My Uncle Frank came to visit my grandparents every summer when I was growing up. He and I would play games and cards hour after hour. I particularly liked Stratego, a board game in which two players pit their armies against each other. I developed a strategy that I employed every time, which almost always resulted in a win. Basically, it was a defensive posture focused on protecting my flag and setting traps in which the parts of my defenses that seemed weakest actually obscured hidden dangers. I rarely went on the offensive, trusting that the way I set up my army usually guaranteed victory before the first move was even made. By the time my uncle figured out where my flag was, he usually did not have enough resources left to capture it.
Looking back now, I realize that I also began to employ this same strategy with life. Prepare thoroughly in advance, survey the board and plan for every possibility, control everything you can, and then trust that things will go your way because they should go your way. For the most part, this strategy worked well in school. (Isn't school essentially a prolonged board game?)
When entering the world of work, relationships and adult problems, however, this strategy simply did not work anymore. There were too many variables. No matter how hard I prepared and planned, the unexpected happened. Life turned out to be a Mystery that could be neither controlled nor understood.
Somehow this didn't seem fair. Why shouldn't life function like Stratego? If I did my part, shouldn't the world do its part and cooperate? Through all my hard work, have I not proved my worth and earned some sort of reward?
My resentful attitude reminds me of a character in a story Jesus told, which is commonly known as "The Prodigal Son". Both sons in the story are actually lost. The younger son wasted his inheritance on partying. The older son stayed behind on the farm as he thought a good boy should, yet he resented how his life was turning out. He worked hard every day, followed the rules, and was the poster child for responsibility, yet no one seemed to notice. No one even gave him a "like" on his Facebook page. Yet, his irresponsible partying brother comes home, and his father throws him a ginormous party. And the kicker: the older son stays out in the field all day working while the party is underway. No one even bothers to tell him about his brother's return and the shindig.
The father's words to him as he sulks in the unfairness of it all still resonate for me today: "All I have is yours already." This is the message the older son and I both need to hear:
By all this hard work, you are trying to earn what is already yours. You are innately worthy and beloved. No amount of strategy or work can earn what must be received as a given. Receiving your "belovedness" as a given, life starts to feel more like a gift and less like an imposition. A joyful balance of responsibility and freedom emerges. Yes, your brother needs to learn responsibility, and you need to learn freedom. Wholeness is the balance of both. And the balancing point is compassionate self-acceptance.
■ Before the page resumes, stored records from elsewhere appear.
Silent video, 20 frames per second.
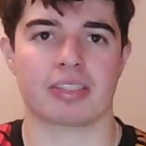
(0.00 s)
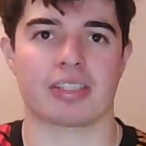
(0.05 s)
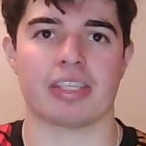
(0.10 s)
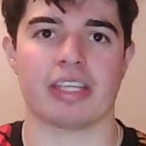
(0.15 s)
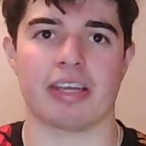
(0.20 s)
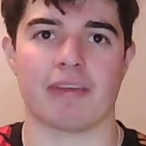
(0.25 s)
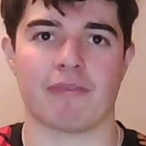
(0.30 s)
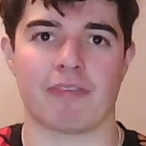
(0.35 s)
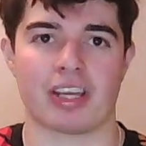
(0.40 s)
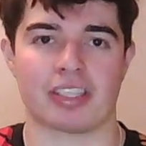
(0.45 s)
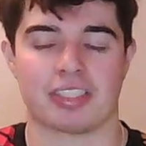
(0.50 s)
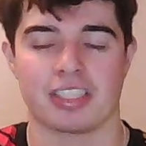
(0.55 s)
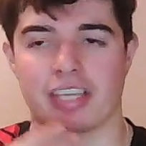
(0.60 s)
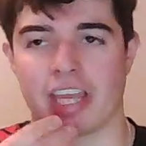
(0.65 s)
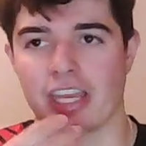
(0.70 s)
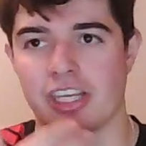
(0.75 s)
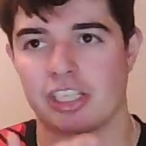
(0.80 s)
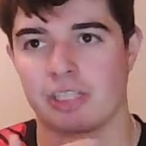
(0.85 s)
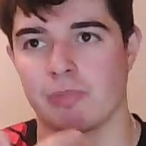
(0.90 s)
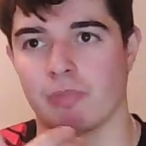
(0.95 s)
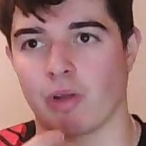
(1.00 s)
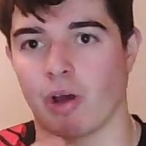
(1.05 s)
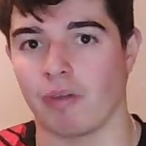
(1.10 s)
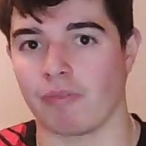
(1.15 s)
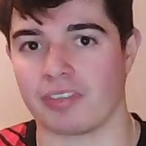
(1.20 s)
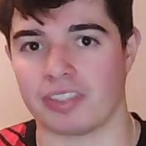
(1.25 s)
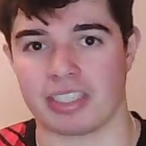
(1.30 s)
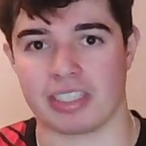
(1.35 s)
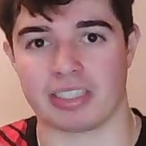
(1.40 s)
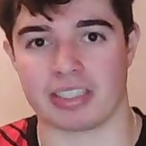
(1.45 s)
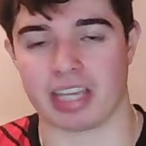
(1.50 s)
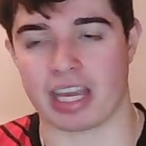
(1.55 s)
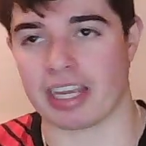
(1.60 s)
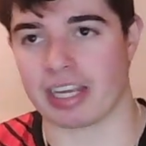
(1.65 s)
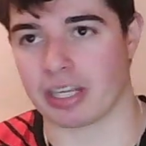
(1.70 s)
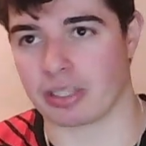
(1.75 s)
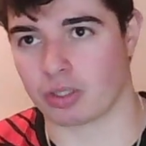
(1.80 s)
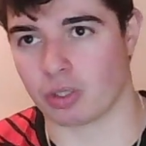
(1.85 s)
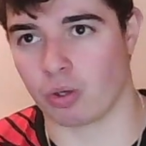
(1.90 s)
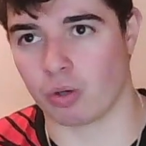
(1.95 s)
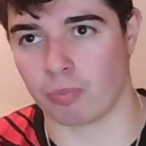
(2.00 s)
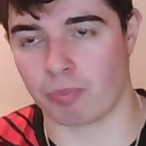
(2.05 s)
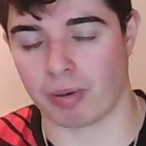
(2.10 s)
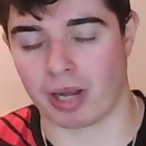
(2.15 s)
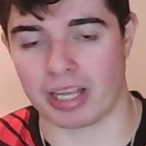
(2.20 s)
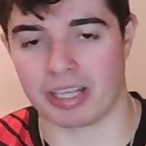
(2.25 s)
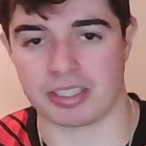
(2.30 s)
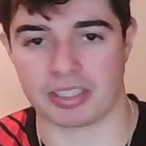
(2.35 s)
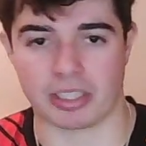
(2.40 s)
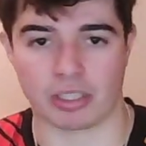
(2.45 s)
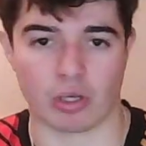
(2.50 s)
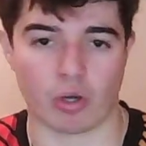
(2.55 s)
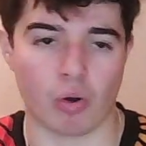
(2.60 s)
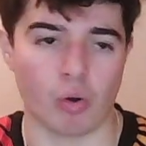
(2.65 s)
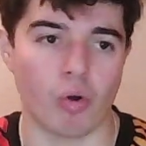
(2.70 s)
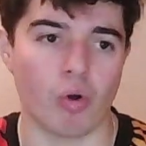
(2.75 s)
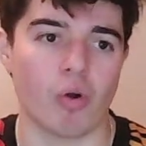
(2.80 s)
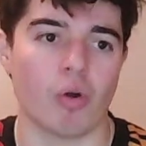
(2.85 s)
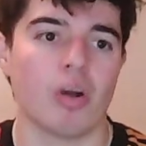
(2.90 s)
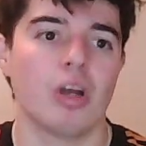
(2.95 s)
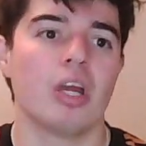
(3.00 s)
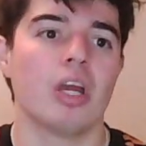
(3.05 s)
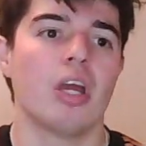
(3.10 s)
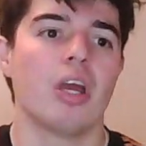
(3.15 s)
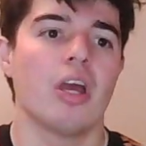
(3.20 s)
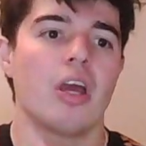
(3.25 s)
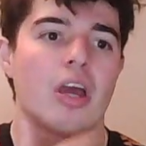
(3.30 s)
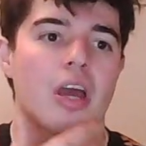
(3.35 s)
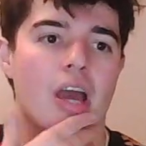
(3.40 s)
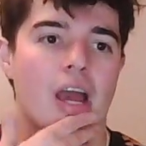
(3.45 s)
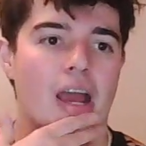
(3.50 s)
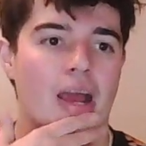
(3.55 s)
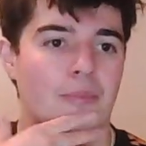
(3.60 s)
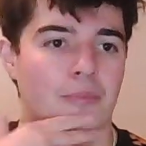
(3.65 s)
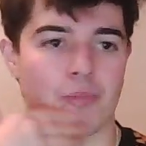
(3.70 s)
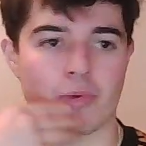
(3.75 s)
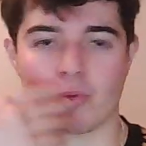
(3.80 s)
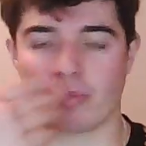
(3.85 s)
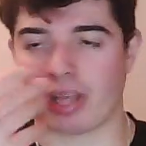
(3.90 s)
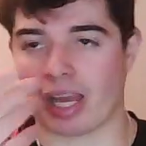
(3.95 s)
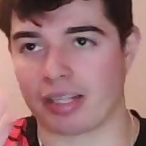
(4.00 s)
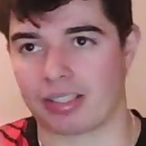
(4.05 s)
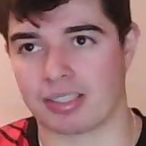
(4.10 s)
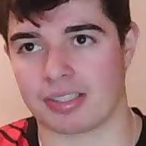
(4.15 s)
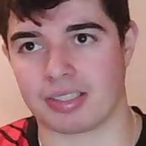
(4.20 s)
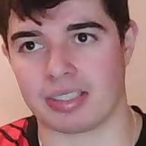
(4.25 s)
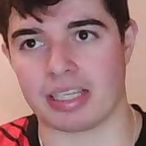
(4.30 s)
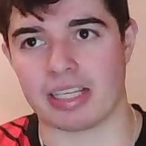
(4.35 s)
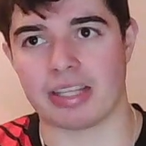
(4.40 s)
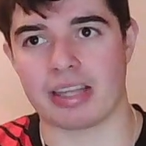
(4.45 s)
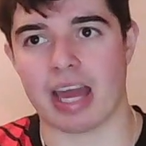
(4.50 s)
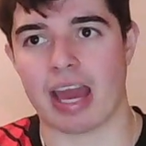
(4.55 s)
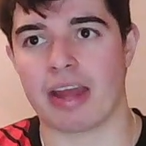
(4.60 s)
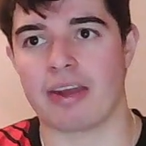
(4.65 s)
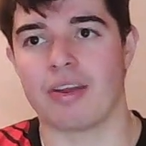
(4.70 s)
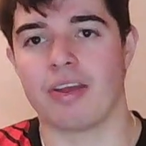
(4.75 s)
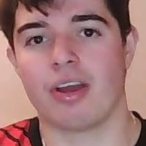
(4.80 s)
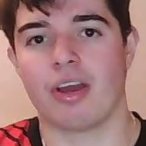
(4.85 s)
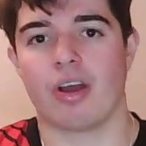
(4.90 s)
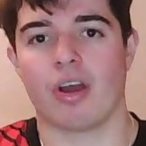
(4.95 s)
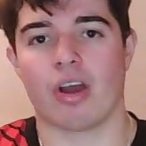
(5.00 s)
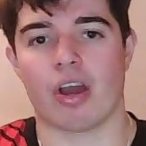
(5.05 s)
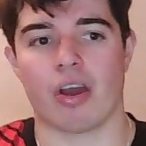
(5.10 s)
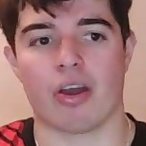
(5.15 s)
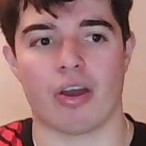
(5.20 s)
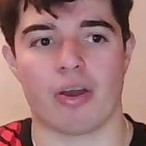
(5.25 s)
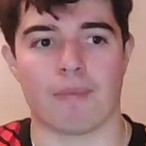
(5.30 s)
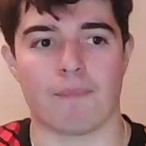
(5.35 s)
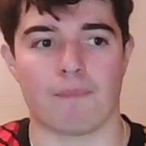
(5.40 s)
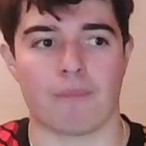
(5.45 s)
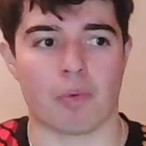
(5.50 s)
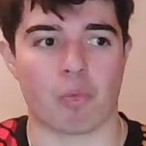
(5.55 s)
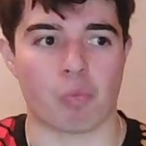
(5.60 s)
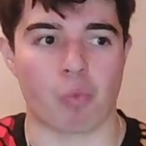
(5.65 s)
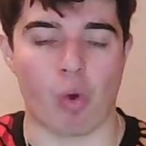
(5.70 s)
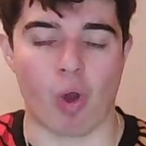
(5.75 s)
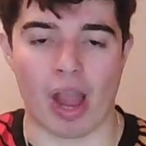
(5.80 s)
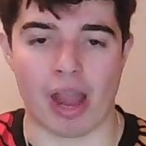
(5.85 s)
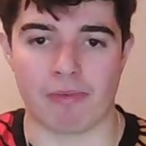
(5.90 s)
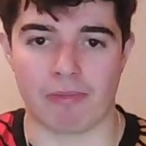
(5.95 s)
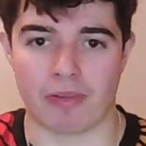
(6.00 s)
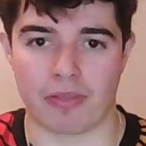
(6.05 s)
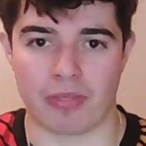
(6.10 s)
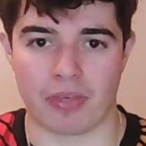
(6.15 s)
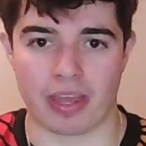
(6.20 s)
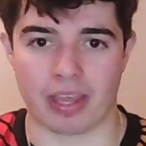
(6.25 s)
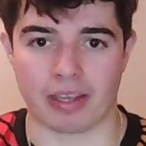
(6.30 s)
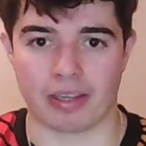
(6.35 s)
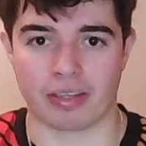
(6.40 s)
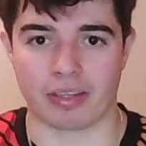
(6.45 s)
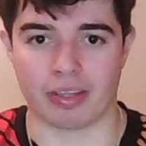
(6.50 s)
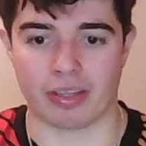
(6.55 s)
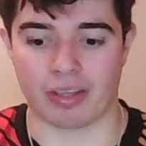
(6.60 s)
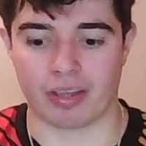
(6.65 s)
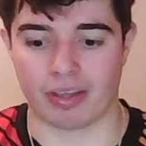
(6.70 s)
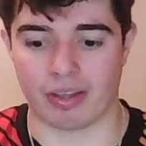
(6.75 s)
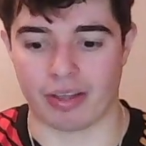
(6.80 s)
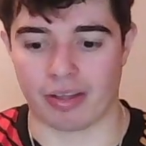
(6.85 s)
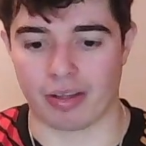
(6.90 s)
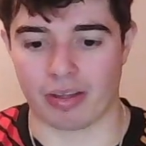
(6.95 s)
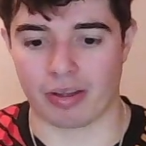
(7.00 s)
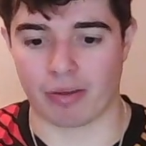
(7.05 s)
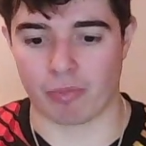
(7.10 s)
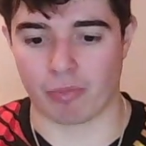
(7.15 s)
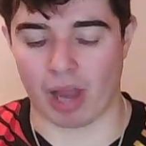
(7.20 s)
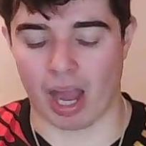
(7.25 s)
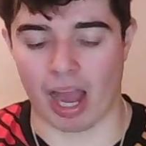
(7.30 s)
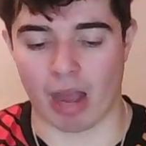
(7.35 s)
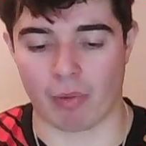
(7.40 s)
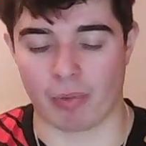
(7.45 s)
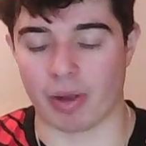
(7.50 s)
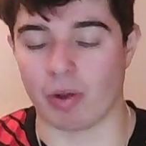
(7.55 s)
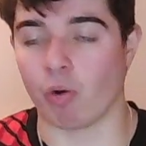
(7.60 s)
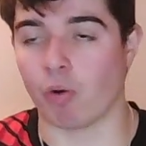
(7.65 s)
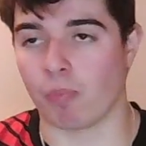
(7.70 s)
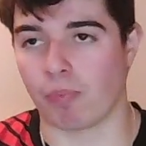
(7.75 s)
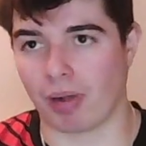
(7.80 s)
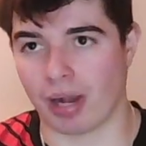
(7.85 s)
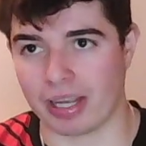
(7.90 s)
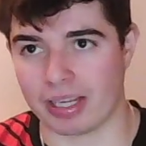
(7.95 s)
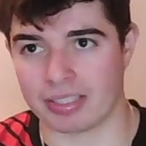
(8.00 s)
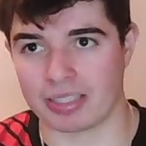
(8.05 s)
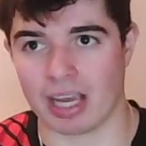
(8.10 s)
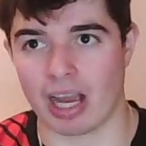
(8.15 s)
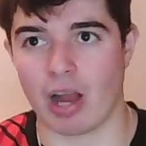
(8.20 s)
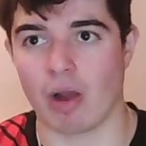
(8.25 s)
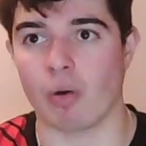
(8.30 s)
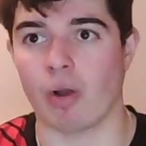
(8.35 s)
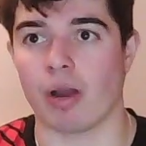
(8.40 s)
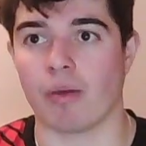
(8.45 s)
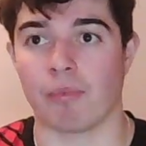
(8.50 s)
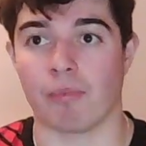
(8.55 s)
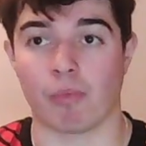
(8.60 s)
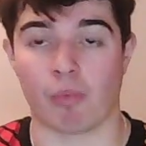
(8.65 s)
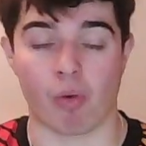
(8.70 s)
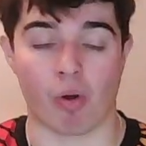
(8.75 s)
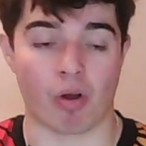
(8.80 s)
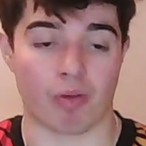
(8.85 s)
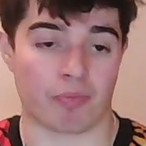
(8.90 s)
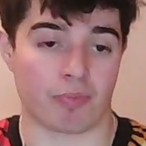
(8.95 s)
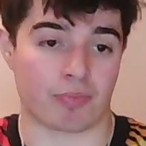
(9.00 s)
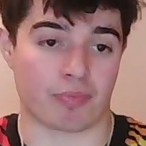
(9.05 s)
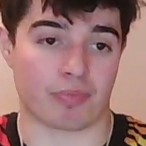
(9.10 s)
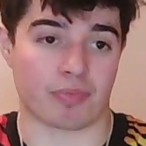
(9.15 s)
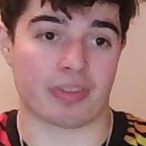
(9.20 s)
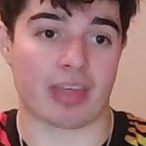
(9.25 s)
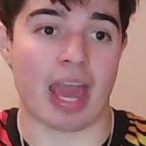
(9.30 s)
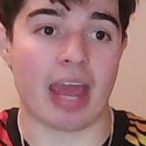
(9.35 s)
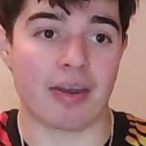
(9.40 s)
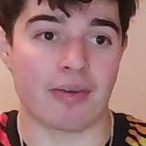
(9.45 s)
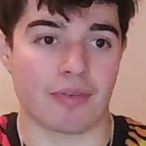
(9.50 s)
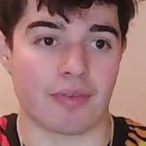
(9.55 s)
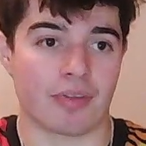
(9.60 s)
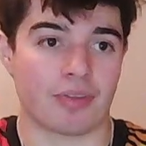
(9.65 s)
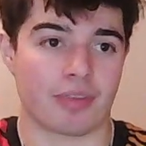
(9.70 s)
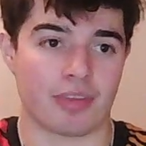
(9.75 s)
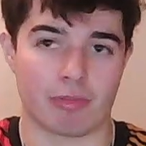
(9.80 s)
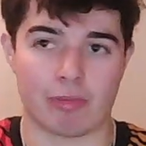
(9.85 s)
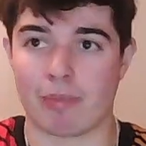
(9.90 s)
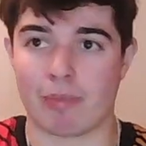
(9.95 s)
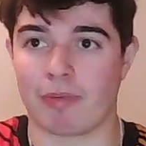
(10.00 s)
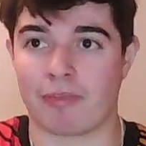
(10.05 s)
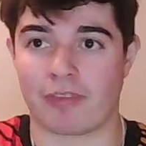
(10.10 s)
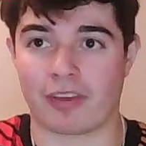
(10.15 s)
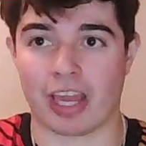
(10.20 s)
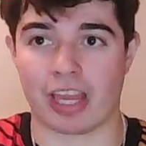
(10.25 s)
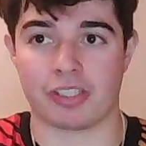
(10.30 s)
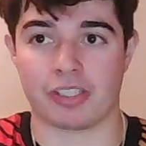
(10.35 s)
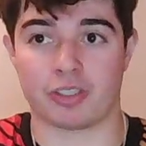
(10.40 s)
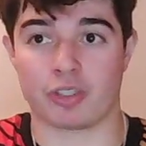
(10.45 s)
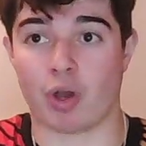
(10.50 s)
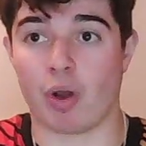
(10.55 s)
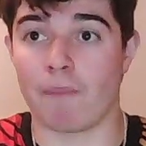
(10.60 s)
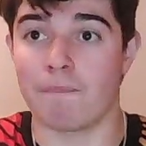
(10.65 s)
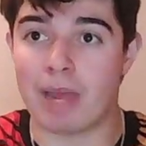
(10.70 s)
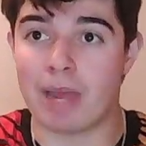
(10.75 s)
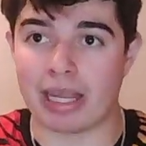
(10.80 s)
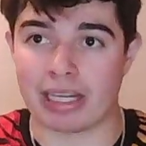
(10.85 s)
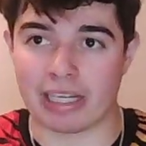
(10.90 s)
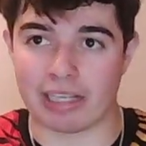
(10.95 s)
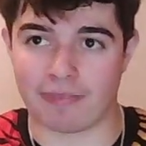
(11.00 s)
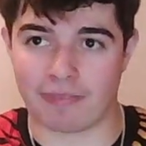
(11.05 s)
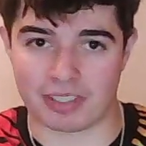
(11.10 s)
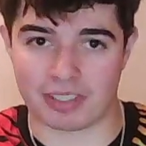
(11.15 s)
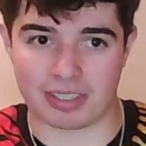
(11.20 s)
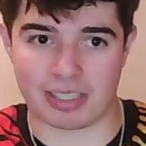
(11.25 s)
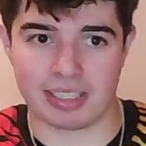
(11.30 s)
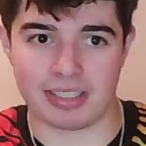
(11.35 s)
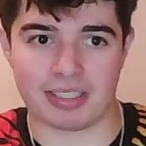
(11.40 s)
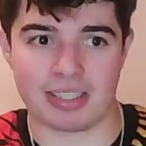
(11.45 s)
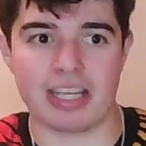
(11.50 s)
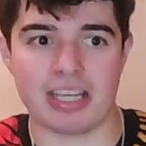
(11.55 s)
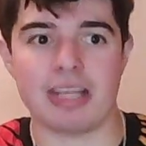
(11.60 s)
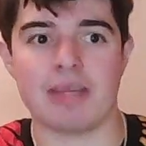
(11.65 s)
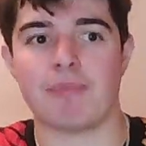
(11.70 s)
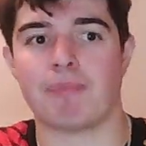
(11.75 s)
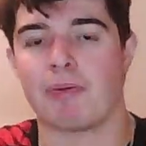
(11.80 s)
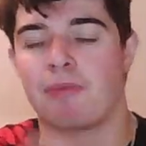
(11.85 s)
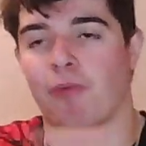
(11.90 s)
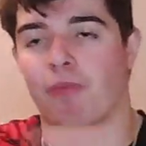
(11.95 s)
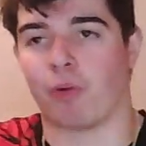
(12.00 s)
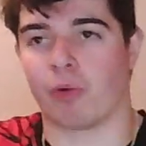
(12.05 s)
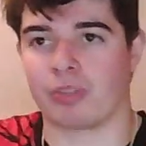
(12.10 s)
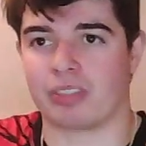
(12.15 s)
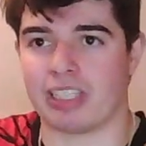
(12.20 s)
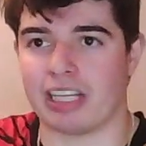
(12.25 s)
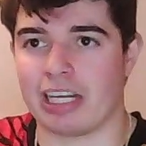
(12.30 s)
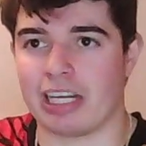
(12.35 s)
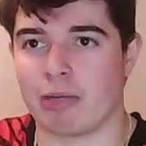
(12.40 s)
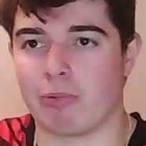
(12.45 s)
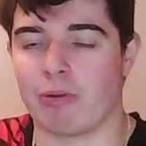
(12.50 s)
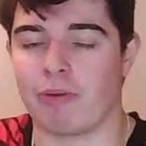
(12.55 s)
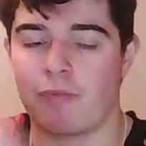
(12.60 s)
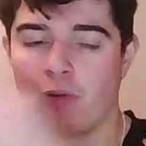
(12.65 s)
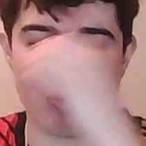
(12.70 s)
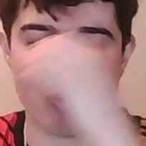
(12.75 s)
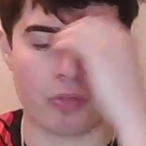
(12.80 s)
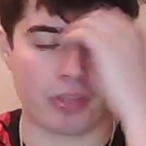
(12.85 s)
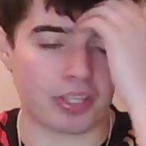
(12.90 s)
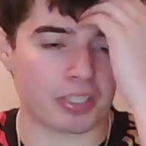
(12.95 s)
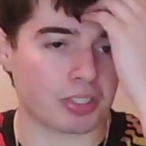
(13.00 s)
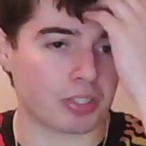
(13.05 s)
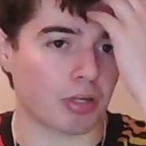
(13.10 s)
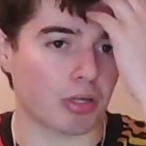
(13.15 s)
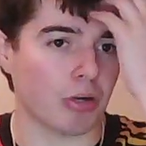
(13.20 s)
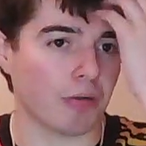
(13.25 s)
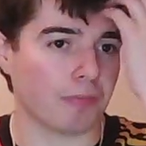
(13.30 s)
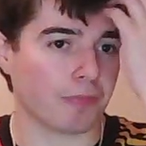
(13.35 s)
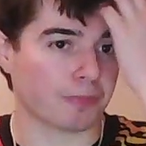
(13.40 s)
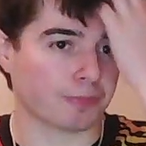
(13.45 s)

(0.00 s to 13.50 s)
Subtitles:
The investigation will obviously take its place in court, and we'll get to see then what everything, how it all plays out, and what then the ramifications are, mainly for City, before dealing with all this stuff.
Life is far more mysterious, complicated and glorious than a board game. Perhaps the greatest mystery is that I am already worthy and forever ok without doing anything! Living from a sense of being irrevocably loved, that resentful sinkhole of compensating for the feeling that I'm never enough...that sinkhole starts to fill from the inside out.
I'm learning a new approach to this board game of life, and living from my "belovedness" may turn out to be the riskiest yet most rewarding strategy of all.